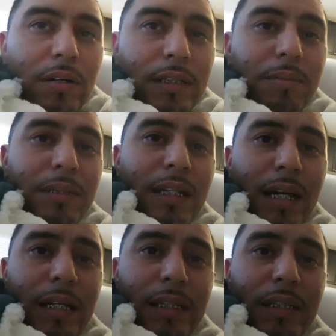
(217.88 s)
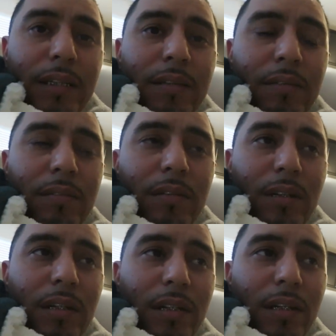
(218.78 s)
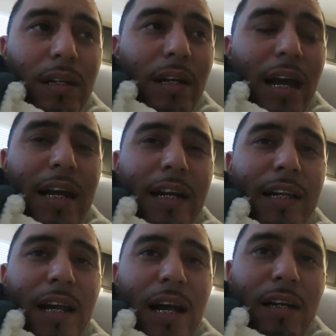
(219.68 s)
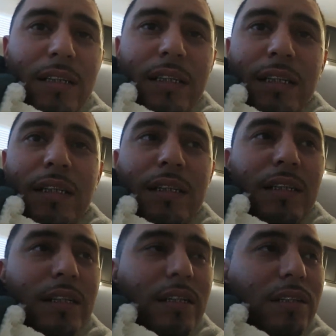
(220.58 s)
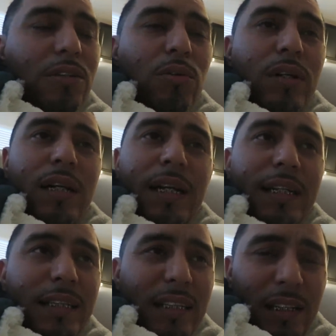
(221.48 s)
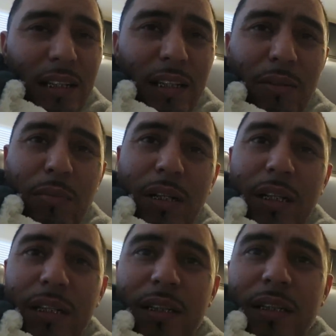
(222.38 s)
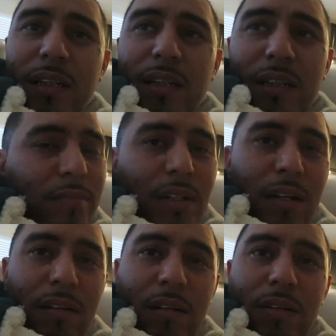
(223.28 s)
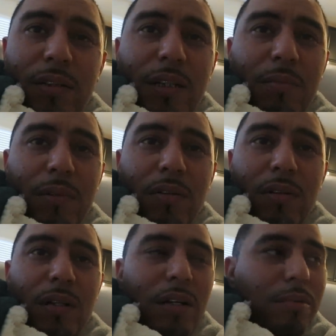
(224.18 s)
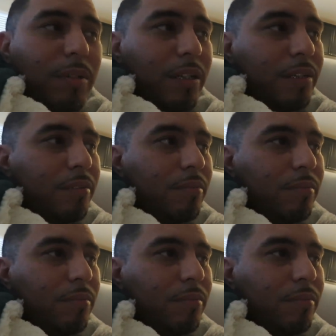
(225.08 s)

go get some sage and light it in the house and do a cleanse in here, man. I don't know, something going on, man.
--
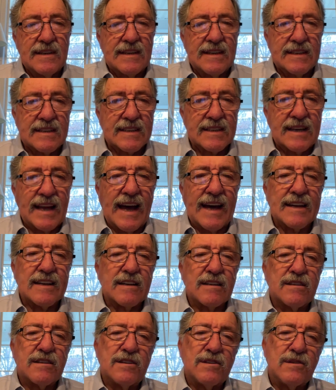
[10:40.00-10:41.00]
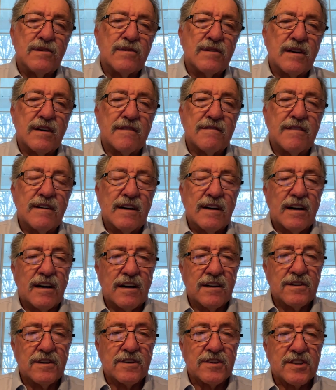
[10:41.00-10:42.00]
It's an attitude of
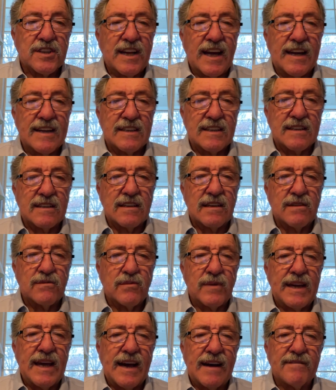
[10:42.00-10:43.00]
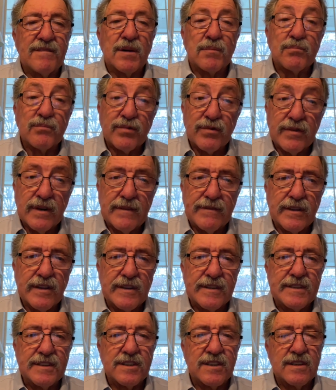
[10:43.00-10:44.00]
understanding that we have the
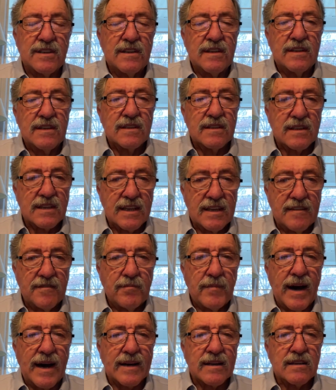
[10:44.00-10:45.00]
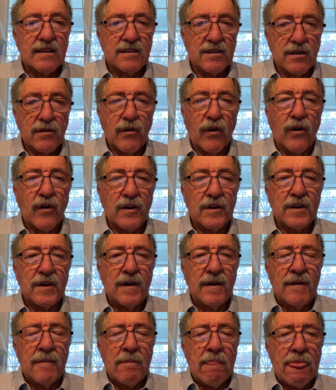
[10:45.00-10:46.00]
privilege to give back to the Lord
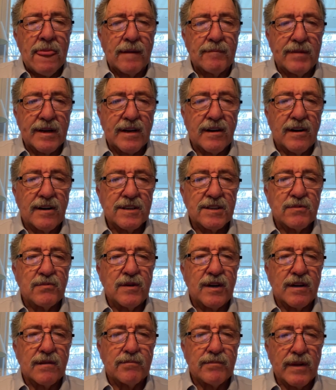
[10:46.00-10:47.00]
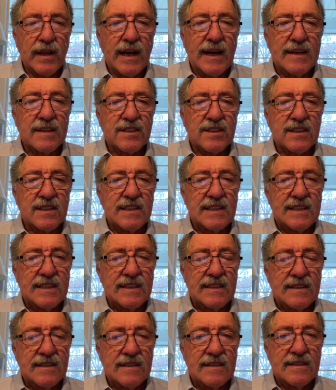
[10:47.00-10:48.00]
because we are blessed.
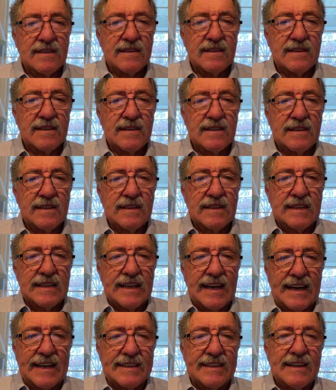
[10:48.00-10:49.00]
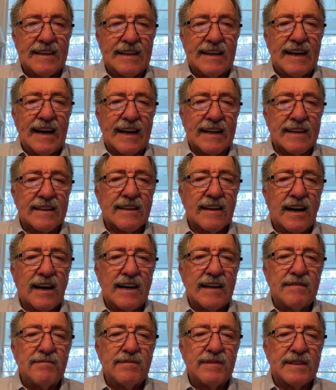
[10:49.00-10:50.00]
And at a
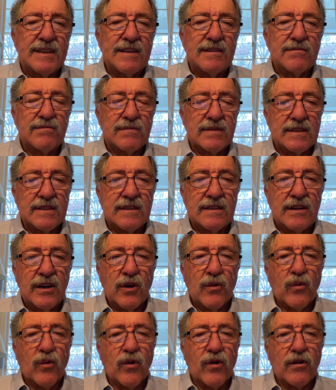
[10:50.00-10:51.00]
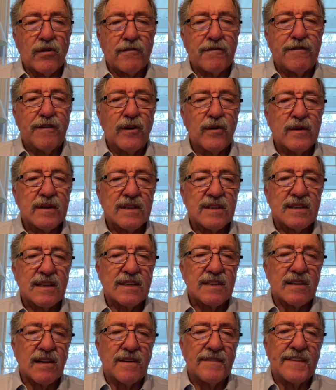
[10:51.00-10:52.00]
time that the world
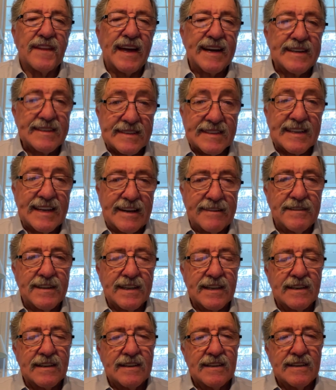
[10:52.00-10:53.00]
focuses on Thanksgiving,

-- EXERCISE PROMPT --
Would you restate, exactly and with no pictures, the lines of the entries above from the one containing "[10:43.00-10:44.00]" through the one containing "[10:50.00-10:51.00]"?

-- ANSWER FOR THE TASK --
[10:43.00-10:44.00]
understanding that we have the
[10:44.00-10:45.00]
[10:45.00-10:46.00]
privilege to give back to the Lord
[10:46.00-10:47.00]
[10:47.00-10:48.00]
because we are blessed.
[10:48.00-10:49.00]
[10:49.00-10:50.00]
And at a
[10:50.00-10:51.00]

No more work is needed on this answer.